* _TASK ITEM_:
An exact copy of every entry is required, minus the pictures.

(TASK DATA begins)

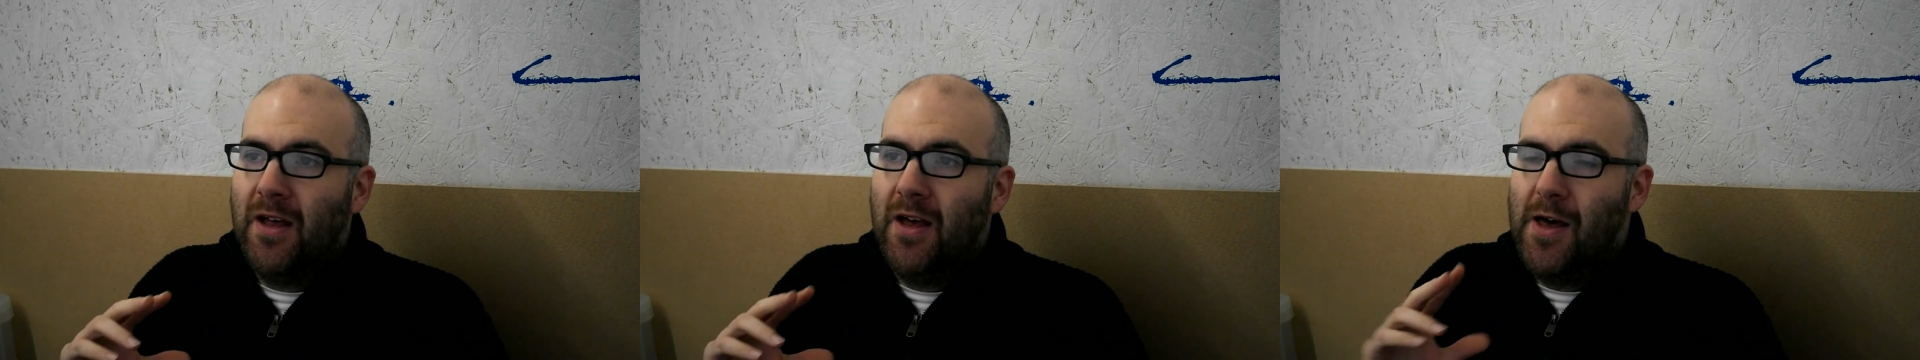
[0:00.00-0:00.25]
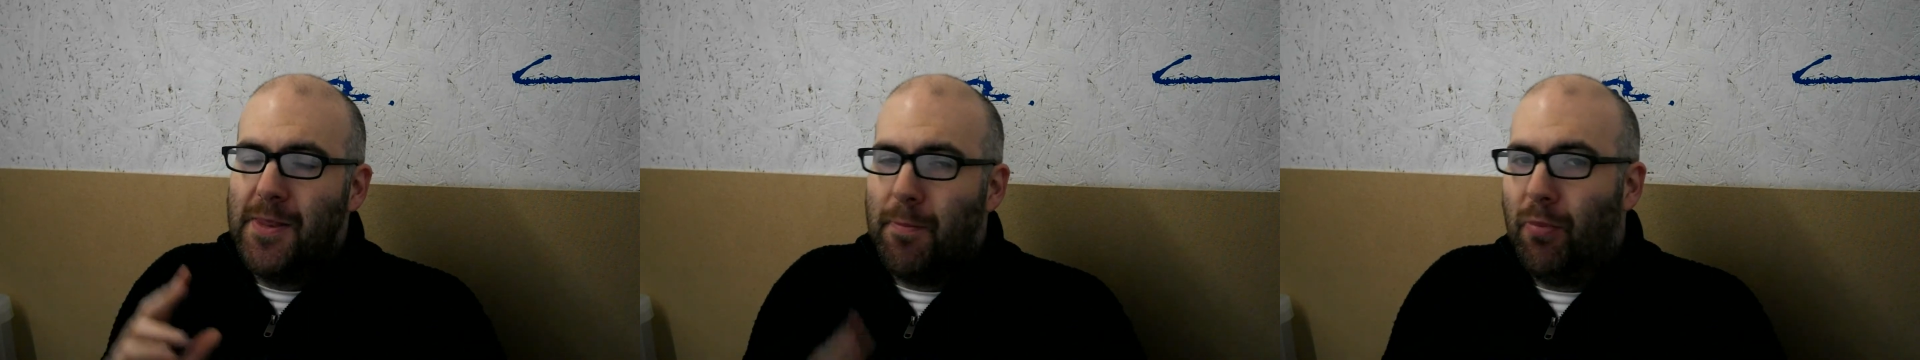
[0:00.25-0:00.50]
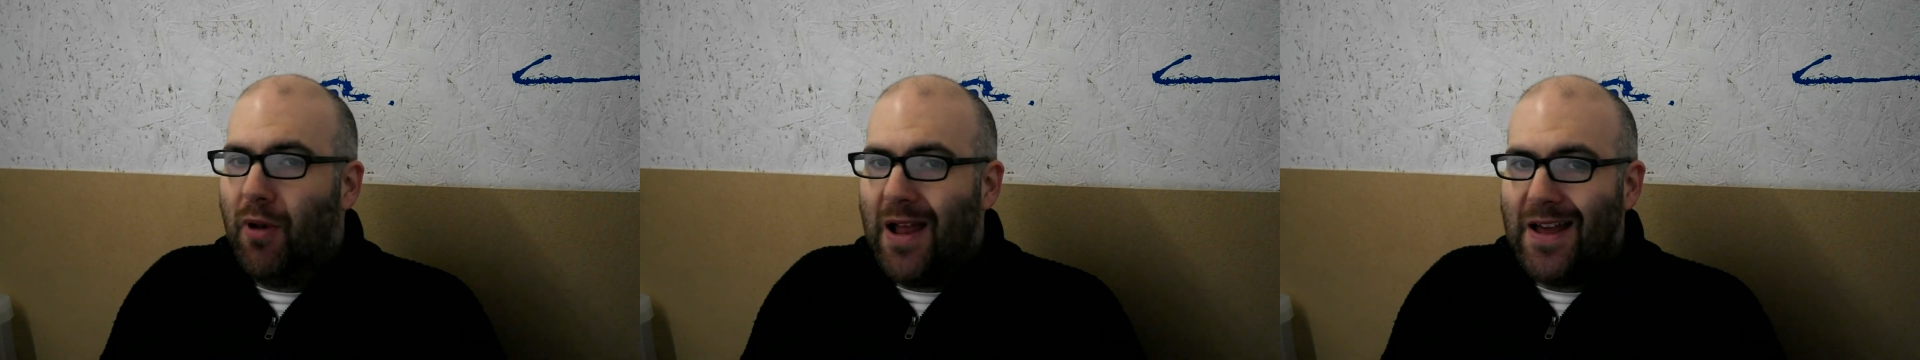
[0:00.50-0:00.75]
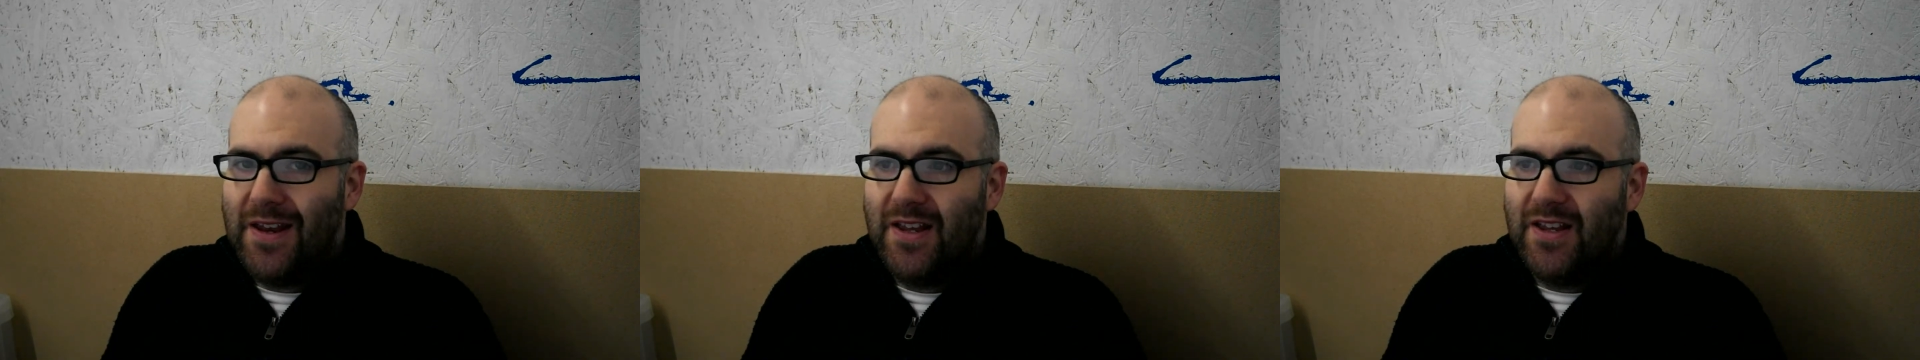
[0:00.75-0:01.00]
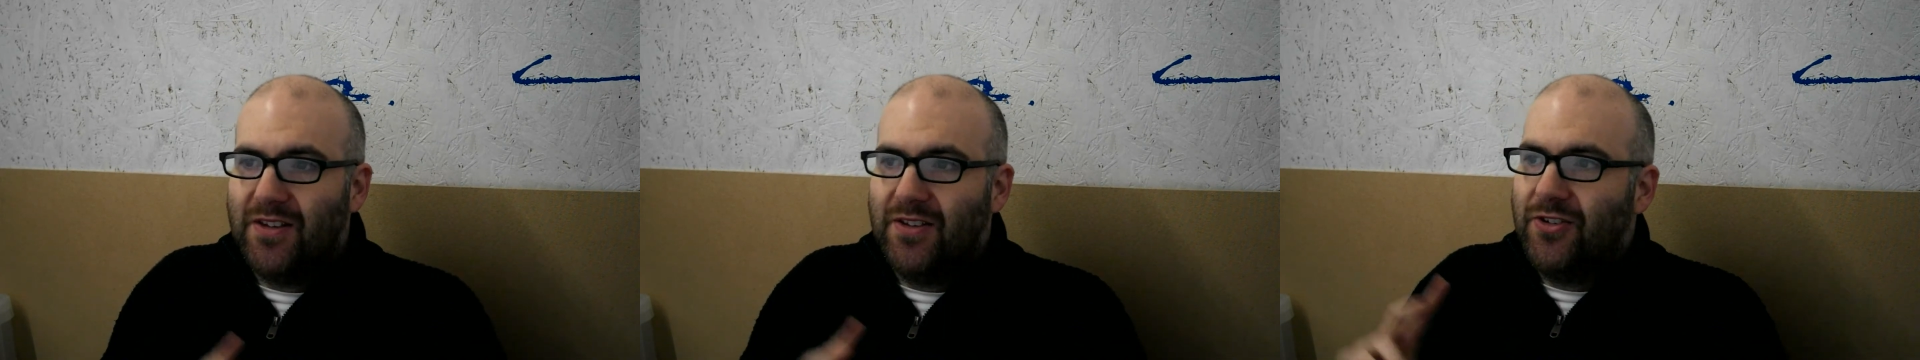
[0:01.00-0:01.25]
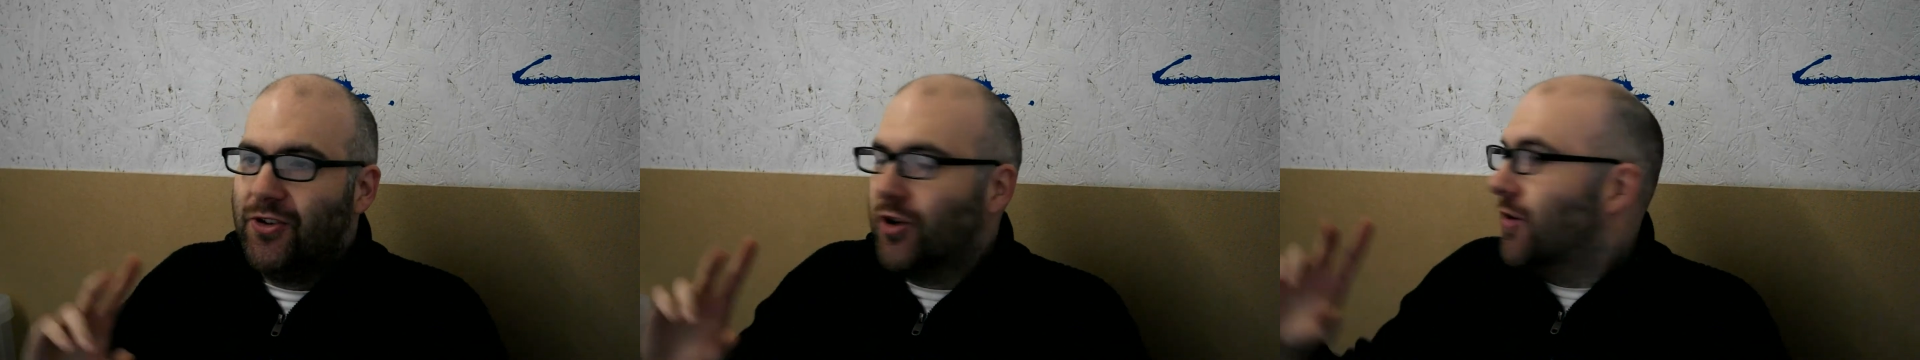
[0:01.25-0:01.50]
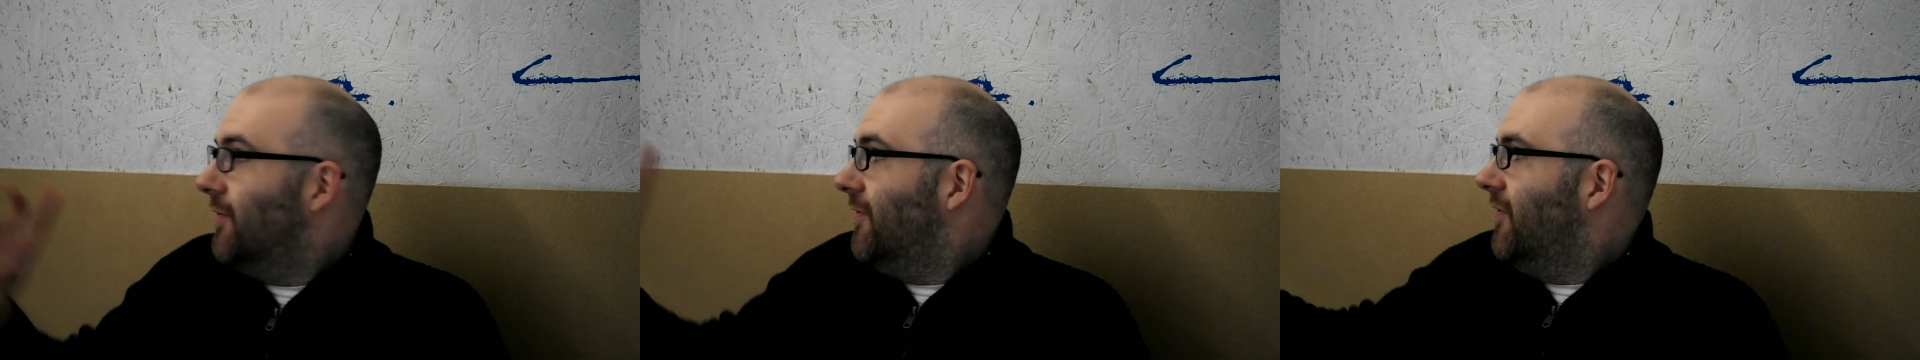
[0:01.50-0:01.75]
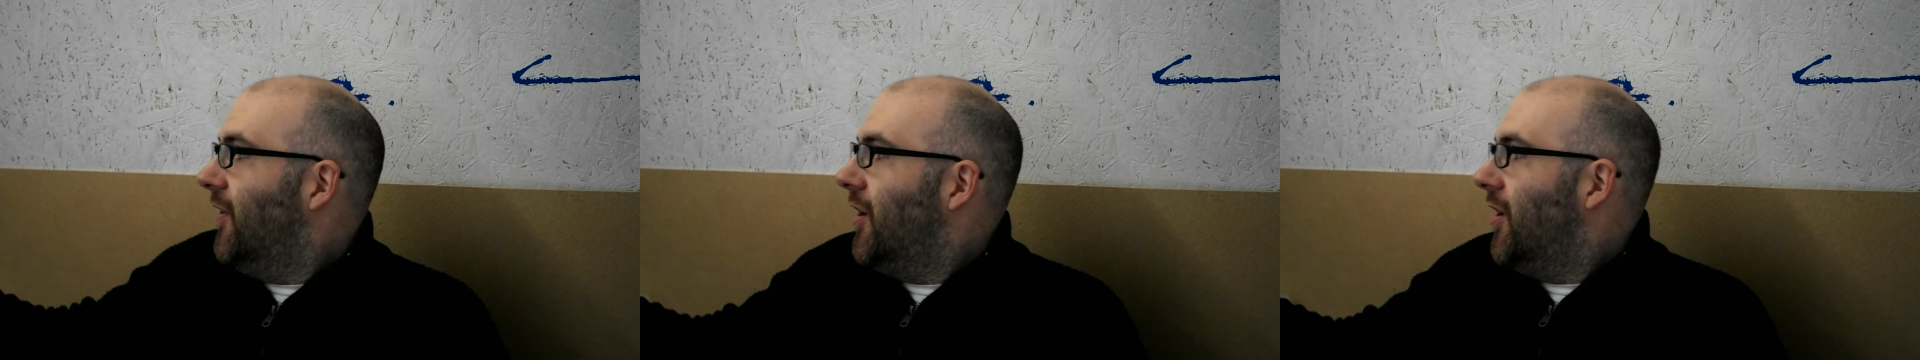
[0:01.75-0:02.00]
and the plan is to
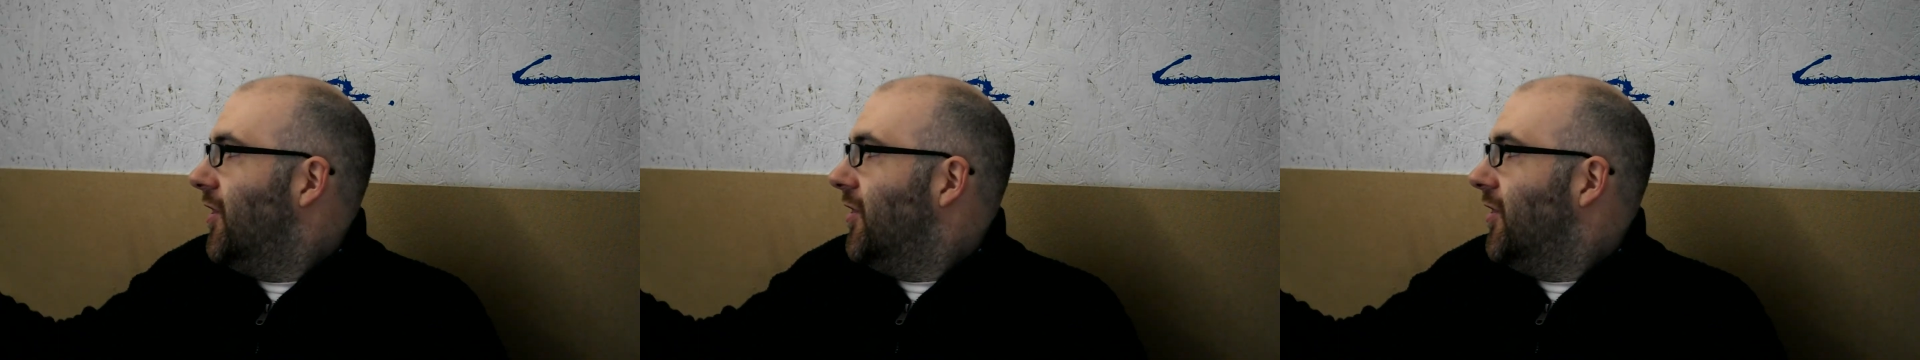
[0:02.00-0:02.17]
convert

(TASK DATA ends)

* _EXERCISE RESULT_:
[0:00.00-0:00.25]
[0:00.25-0:00.50]
[0:00.50-0:00.75]
[0:00.75-0:01.00]
[0:01.00-0:01.25]
[0:01.25-0:01.50]
[0:01.50-0:01.75]
[0:01.75-0:02.00]
and the plan is to
[0:02.00-0:02.17]
convert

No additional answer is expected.